“Robots need to be able to deal with uncertainty if they’re going to be useful to us in the future. They need to be able to deal with unexpected situations and that’s sort of the goal of a general purpose or multi-purpose robot, and that’s just hard,” said Robert Playter, CEO of Boston Dynamics, in an interview with Lex Fridman last year.
Playter couldn’t have been more real in describing the difficulty in robotics. Boston Dynamics, which began developing general purpose robots in the early 2000s, introduced its humanoid Atlas only in 2013. Apart from struggling for investments in robotics, training robots is always a challenge.
Simulation for Robots
Simulated training is the most commonly adopted technique to equip general purpose robots for the real world. This is where virtual environments are created to develop, test and refine algorithms for robots to mimic real-world conditions.
“Simulation works very well for certain aspects. They work well in simulation for tasks like walking and doing backflips, where you need to balance your robot. And that is the only way,” said Mankaran Singh, founder of Flow Drive, which makes autonomous vehicle capabilities.
However, for tasks that can be learned through imitation such as folding shirts, it does not require a simulated environment.
Simulation is Not the Only Way
CynLr Robotics, a Bengaluru-based deep-tech company that is building robotic arms, believes simulation is not the only way to train its robots. “There are so many layers of perception and fundamental intuition using perception that are still missing. These are capabilities that we should focus on to be able to make them more autonomous,” said Gokul NA, founder of CynLr.

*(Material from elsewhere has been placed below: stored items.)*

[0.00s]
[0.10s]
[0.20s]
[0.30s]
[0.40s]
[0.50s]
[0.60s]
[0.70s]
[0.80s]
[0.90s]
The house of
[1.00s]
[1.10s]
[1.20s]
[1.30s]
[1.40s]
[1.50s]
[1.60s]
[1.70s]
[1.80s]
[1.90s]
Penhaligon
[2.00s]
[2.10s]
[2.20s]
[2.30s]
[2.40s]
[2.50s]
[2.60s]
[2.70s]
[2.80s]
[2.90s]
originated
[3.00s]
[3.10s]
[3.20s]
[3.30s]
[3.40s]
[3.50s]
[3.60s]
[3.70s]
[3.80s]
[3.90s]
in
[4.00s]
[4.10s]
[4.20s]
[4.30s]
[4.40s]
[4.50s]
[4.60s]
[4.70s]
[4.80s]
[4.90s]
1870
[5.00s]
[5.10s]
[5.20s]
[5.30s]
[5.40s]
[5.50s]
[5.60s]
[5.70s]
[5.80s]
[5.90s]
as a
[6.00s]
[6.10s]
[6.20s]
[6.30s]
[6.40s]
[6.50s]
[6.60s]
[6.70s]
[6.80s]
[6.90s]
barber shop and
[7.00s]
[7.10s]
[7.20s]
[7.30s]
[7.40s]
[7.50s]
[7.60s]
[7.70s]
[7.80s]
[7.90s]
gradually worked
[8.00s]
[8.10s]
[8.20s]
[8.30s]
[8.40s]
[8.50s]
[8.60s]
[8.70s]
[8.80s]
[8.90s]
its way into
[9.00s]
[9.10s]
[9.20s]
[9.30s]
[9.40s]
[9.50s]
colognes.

Meanwhile, NVIDIA’s Isaac Sim that is powered by Omniverse, is a robotic simulation platform that provides a virtual environment for AI-based robots to design, test, and train.
“We do leverage those [Omniverse] technologies as a tool, but you can’t say a tool is the solution,” said Gokul. The limitations come into the picture when you bring these robots into the real world.

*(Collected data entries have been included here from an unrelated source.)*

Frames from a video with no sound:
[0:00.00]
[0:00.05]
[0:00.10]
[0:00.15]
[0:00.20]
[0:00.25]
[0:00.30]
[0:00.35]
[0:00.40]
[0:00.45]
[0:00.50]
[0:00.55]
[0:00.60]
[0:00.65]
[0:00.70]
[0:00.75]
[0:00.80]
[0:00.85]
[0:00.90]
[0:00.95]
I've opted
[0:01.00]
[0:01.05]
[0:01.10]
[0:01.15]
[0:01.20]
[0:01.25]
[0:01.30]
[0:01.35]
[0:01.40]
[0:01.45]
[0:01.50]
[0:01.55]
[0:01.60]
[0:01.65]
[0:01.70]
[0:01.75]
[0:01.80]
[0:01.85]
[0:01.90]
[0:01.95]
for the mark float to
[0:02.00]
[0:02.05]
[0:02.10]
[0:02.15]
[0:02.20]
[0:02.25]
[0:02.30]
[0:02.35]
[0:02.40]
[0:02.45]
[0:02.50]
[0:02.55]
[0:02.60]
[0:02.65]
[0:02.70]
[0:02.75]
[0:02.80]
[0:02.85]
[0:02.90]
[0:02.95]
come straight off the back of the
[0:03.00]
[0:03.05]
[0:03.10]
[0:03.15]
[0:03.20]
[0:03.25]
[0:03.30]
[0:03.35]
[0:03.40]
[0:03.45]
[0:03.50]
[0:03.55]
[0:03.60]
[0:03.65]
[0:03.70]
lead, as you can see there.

“When you bring from a simulated assumption to reality, it doesn’t work. It doesn’t work at all, because it has never learned that. It has learned something else independently. Your mistakes are what it has learned, what you have left out,” he said.
He attributes this gap to machines lacking the cognitive layers that aid in understanding objects and environments that can lead to discrepancies between what is seen and what is understood.
Imitation learning is another common method for training robots where a user can demonstrate a task. However, it also comes with its limitations. For instance, if a user tries to train a robot to pick a white-coloured mug, the robot will fail to pick mugs of other colours.
Arm and Humanoid Robots
Similarly the form factor of general purpose robots also has a huge role to play in training them. For instance, robotics arm manufacturing requires a lot of manipulation, something that most companies overlook.
Gokul believes that today’s robotics developments, especially robotic arms, are more of ‘record and playback machines’ with sophisticated manipulation, however, they lack in perception. “Most cases where you want to commercially deploy these robots, you don’t need legs. Wheels are more than enough, but you need more capability with the hands,” said Gokul, hinting at the current humanoids that are being developed.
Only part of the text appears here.